Piqua Compassion Network Executive Director Rebecca Sousek said staff and volunteers decided this year for the holidays they wanted to do something for nursing home residents to let them know their community cares for them.
“This idea was a bit personal in nature for me, as last Christmas, my youngest sister was in a nursing home at Christmas due to injuries caused by her being run over by a truck while crossing a street,” Sousek said. “I remembered how much she appreciated my visits, and I would bring her things like tissues, lotion, chapstick, and all sorts of other personal items we take for granted when we are home.
“She was able to get home before COVID-19 locked down the nursing homes, and my heart has really gone out to all those patients who have not been able to have family and other visitors during COVID, especially during this holiday season.”
Sousek said Piqua Compassion Network (PCN) then partnered with Piqua High School’s National Honor Society (NHS) students, who were looking for a community outreach project.
With the help of donors at Piqua Compassion Network, Sousek was able to deliver the 50 “Blessings Bags” to Piqua Health & Rehab on Christmas Eve. On Wednesday, Dec. 30, Souseck, along with Piqua High School National Honor Society Community Outreach Committee Co-Chairs Lexie Gastelu and Gracie Clark, delivered 90 more of the bags to Piqua Manor.
Gastelu and Clark, both seniors, said donations came from club members and beyond after one of their advisers, Kathy Hoying, reached out on Facebook, seeking help from the community. Clark said other PHS clubs, other schools and even businesses then got involved.

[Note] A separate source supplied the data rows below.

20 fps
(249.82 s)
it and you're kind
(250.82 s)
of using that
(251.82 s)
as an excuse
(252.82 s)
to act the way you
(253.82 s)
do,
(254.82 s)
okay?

Gastelu said the blessing bags included items such as tissues, hand sanitizers, chapsticks and other personal care items, along with compression socks, decks of cards, dominoes, word search and crossword puzzle books.
Both students said it was rewarding to offer these creature comforts to the residents, especially during the pandemic.

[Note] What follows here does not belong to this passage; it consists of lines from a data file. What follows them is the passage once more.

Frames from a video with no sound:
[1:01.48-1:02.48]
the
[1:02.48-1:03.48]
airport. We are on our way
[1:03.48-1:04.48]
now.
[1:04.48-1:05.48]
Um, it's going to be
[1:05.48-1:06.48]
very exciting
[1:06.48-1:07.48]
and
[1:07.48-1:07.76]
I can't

“It is very rewarding to do service projects, especially this one because people have been in such a low place this year being away from family,” Gastelu said. “Morale can already be low in a nursing home, and during this time with COVID, I think it helps them to know there are people who care.”

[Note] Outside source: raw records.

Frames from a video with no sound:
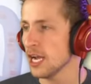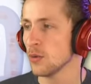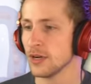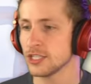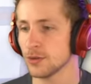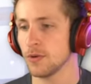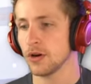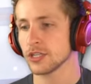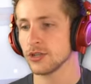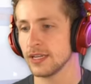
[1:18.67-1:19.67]
on Winter
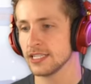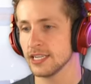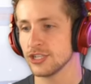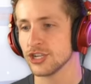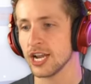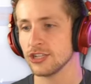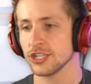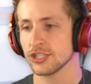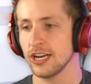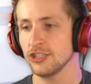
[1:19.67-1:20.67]
Park, so that does change
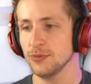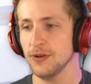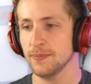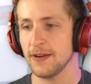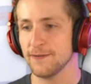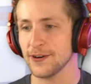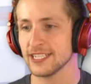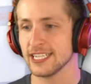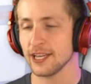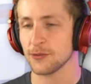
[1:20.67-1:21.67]
things. Should I just put Pat
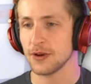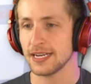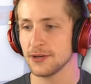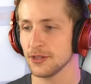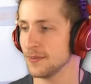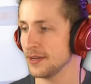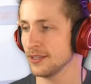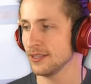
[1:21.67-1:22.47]
Fusty like right here in the middle?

Clark agrees that this year was especially impactful because she said last year the NHS students were able to offer a Christmas program and interact with residents, and this year they could not even see the residents.
“It’s something little, but still important,” Clark said of the bags. “We couldn’t see them to see their reactions, but we still knew what it would mean.”
Clark said projects such as the care packages have taught her that you can accomplish what you want if you just ask for help when needed.
“It definitely puts things into perspective. If you communicate with people, you can make things happen, as long as you take the initiative,” said Clark, who said Courtney Downs also is a club adviser.
Sousek said watching the students give back has helped her personal grief this year, as she lost her sister in June. Sousek said both she and her sister are also Piqua graduates and former NHS members.
“I cannot begin to tell you what joy it brought me to see these students unselfishly work on these bags during their Christmas break, not only collecting the items but taking the time to prepare and fill the bags and then also delivering them with me,” Sousek said. “COVID-19 may be trying to dampen our spirits during this holiday season, but I can assure you it has not been successful. The true spirit of the season is alive and well here in Piqua.”